A maioria dos guias de LGPD foi escrita por advogado, pra advogado. Este é o oposto: o caminho que eu seguiria pra deixar um SaaS brasileiro em conformidade partindo do zero, na ordem em que cada coisa realmente importa. São seis frentes. Nenhuma exige um jurídico interno — todas exigem honestidade sobre o que o seu produto faz com os dados.
1. Mapeie os dados (o passo que ninguém pula impunemente)
Antes de qualquer documento, responda: que dado pessoal o meu produto toca? Vale listar de forma boba mesmo — e-mail no cadastro, nome, telefone, dados de pagamento, IP nos logs, eventos de analytics, o que vem do login social. Pra cada um, anote três coisas: de onde vem, onde fica armazenado e pra quê serve.
Esse mapa é a fundação. Sem ele, toda política de privacidade é chute, e todo pedido de exclusão vira caça ao tesouro no banco. Com ele, os outros cinco passos ficam quase mecânicos.
2. Defina a base legal de cada coleta
Com o mapa na mão, atribua uma base legal por linha. A LGPD tem dez (art. 7º). Na prática de um SaaS, três cobrem quase tudo:
- Execução de contrato — o que o produto precisa pra funcionar: login, cobrança, suporte.
- Obrigação legal — o que a lei te manda guardar: nota fiscal, dados fiscais.

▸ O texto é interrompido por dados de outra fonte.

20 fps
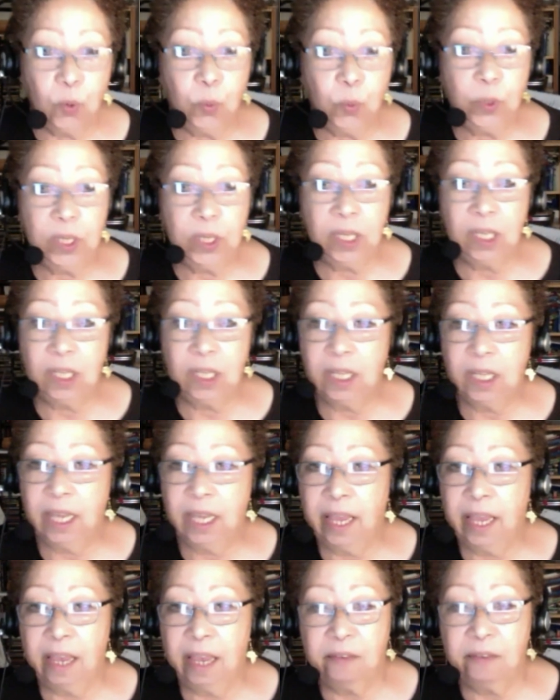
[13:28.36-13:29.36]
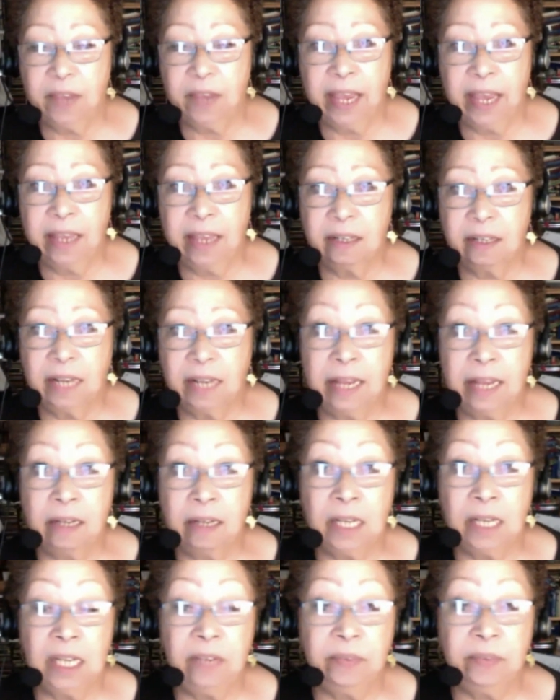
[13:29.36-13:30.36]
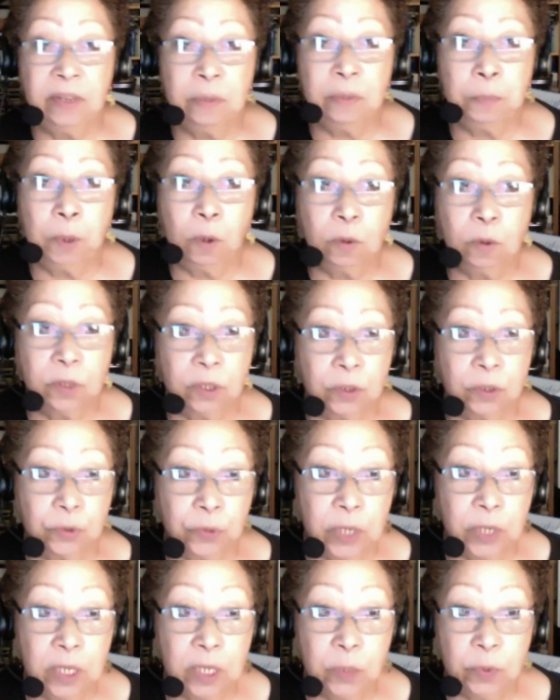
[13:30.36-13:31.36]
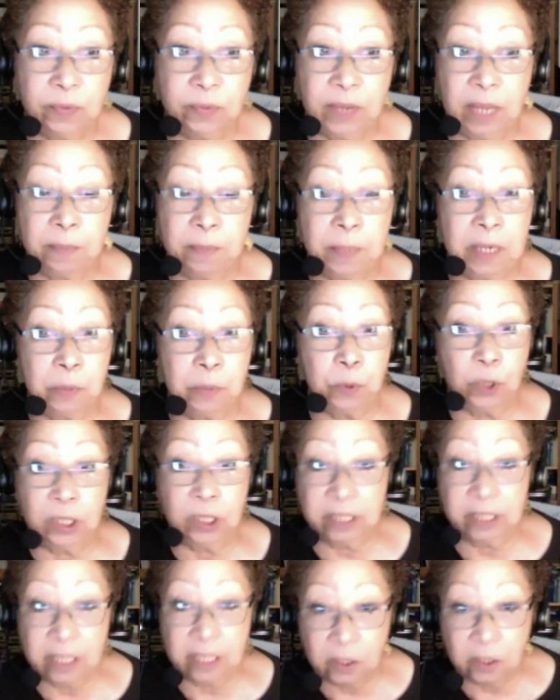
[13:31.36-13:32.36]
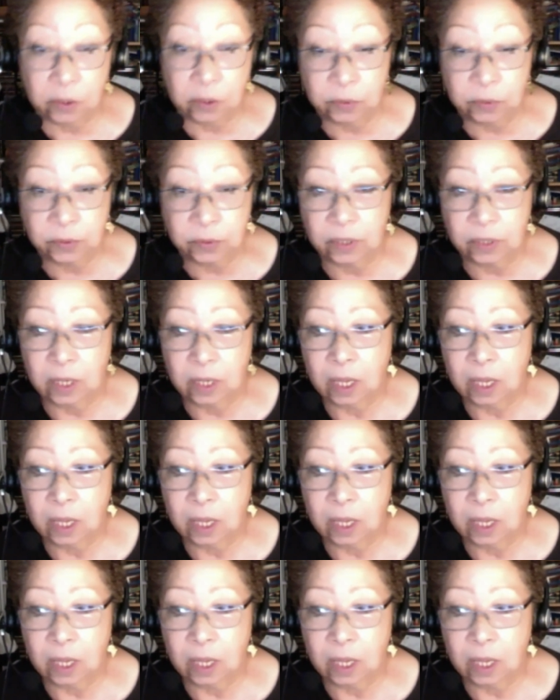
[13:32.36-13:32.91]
We have had, and even post Katrina, we've had many more Latinos.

- Consentimento — o opcional, que serve mais a você: marketing, cookie de terceiro.
Legítimo interesse existe e é útil, mas exige cuidado e um teste de proporcionalidade — não use como gaveta de “tudo que não sei classificar”.
3. Publique uma política de privacidade que bata com o mapa
Agora o documento sai quase sozinho, porque ele é só o seu mapa em forma de texto: o que coleta, pra quê, com qual base, com quem compartilha, por quanto tempo guarda e como a pessoa exerce os direitos dela. Link no rodapé de todas as páginas, linguagem clara, versão e data. Detalhei item por item aqui.
4. Abra um canal pro titular (e responda no prazo)
O art. 18 dá ao usuário direito de acessar, corrigir, exportar e excluir os dados dele. Você precisa de um lugar pra ele pedir isso — um privacidade@seudominio.com.br ou uma página dedicada — e de um jeito de responder dentro do prazo (com prazo em dobro se você for pequeno porte).
5. Tenha um plano de incidente antes de precisar
Vazamento acontece até com quem faz tudo certo. O que diferencia é ter um plano de uma página: quem é avisado, como você avalia o risco, e a comunicação à ANPD e aos titulares dentro do prazo — 3 dias úteis a partir do conhecimento (Resolução CD/ANPD nº 15/2024, e não as 72h da GDPR). Decidir isso no susto, no dia do incidente, é como escrever o plano de evacuação durante o incêndio.
6. Prepare o seu DPA (se você vende B2B)
No momento em que você processa dado de usuários do seu cliente, você é Operador e ele é Controlador — e ele vai querer um Acordo de Tratamento de Dados (DPA) assinado. Ter o seu modelo pronto, em vez de improvisar quando o contrato grande aparece, já fechou negócio pra muita gente. É o item que mais “paga” diretamente em vendas.
A ordem importa
Repare que tudo desce do passo 1. Mapeamento ruim contamina política, canal e incidente. Mapeamento bom faz o resto fluir. Se você só tiver energia pra uma coisa hoje, faça o mapa dos dados — é o investimento com maior retorno em conformidade que existe.
Material informativo, não substitui consultoria jurídica para casos específicos.